Let’s start with low-impact, low urgency. I put buying new t-shirts as the epitome of this, because while I need new t-shirts as some point (or so my roommates tell me) there are just a host of more important things that always seem to come up (like eating- which falls in the low-impact,  high urgency box.) This box is what you do on P-days, the unfortunate things that we must, and don’t like to do.

Low long-term impact, high urgency is what creates and perpetuates most of the stress in our life. This is laundry that needs to be done, the grumbling of your stomach, the answering of phone calls and door knocks. This is also the arena that many organizations target as immediate relief efforts. This is where clean water, clean food, and temporary tents after hurricanes come in.

High long-term impact, high urgency; I think very few things truly fall into this box, but medical responses, and military action generally fall into this. Matters of life and death take the form of flying bullets or fires, etc. The men and women who target this box are often who we hail as heroes and heroines.

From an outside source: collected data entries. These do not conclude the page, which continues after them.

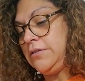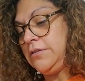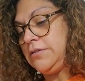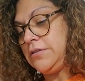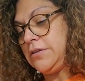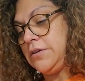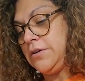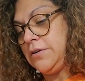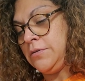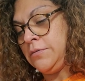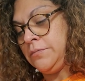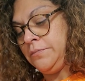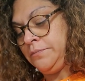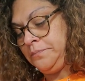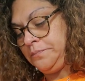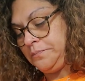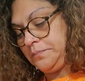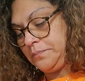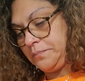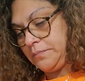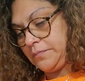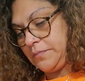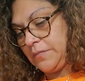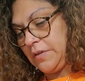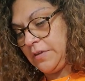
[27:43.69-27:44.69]
So
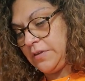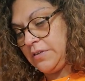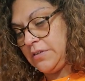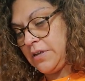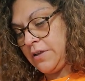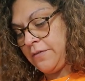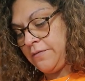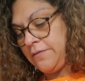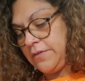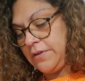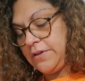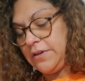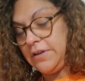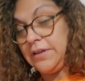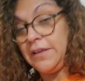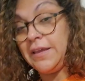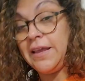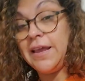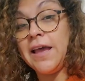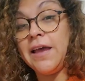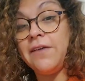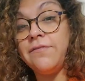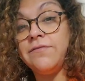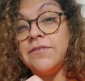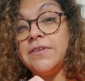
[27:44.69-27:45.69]
you definitely
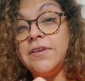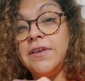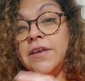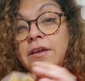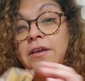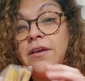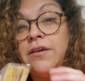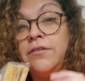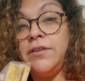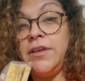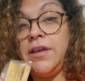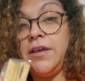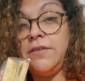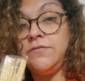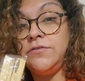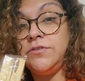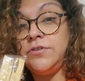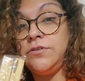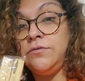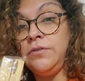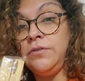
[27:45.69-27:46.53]
have to I only have 2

Now high impact, low urgency is that box that is so important, and because of the low urgency rating, perpetually is under-addressed on the political agenda and in our own lives. This is education, global warming, coral bleaching, ending polio, the spread of AIDs, helping blue-collar workers. And too often, problems fester in this box until they grow and rise into the high-impact, high urgency problems when they are much more expensive to fix.

Within the high-impact, low urgency box, there are a series of problems that I am not going to attempt to rank in importance. Is eradicating polio as important as eradicating malaria? Education and equality for women?

However, learning how to create solutions to the problems and concerns in the high long-term impact, low urgency box is the arena that I think is the “most important issue.” These are the issues that we can have the largest impact on because as long they are low urgency, solutions are generally less expensive, and you have the time to figure out an intelligent and the best solution, a luxury that high impact, high urgency problems seldom allow. Solution creation is the most important issue, and that includes model and strategy creation and implementation. That is why social innovation rocks, it’s about solution creation.  is where social innovation can have the greatest impact by solving problems, or keeping them out of the high-urgency box. This is where solutions have time to evolve into efficient solutions. This is where we lack man-power, publicity, and political sway, and thus where we will have the highest impact, making this the most important issue for me.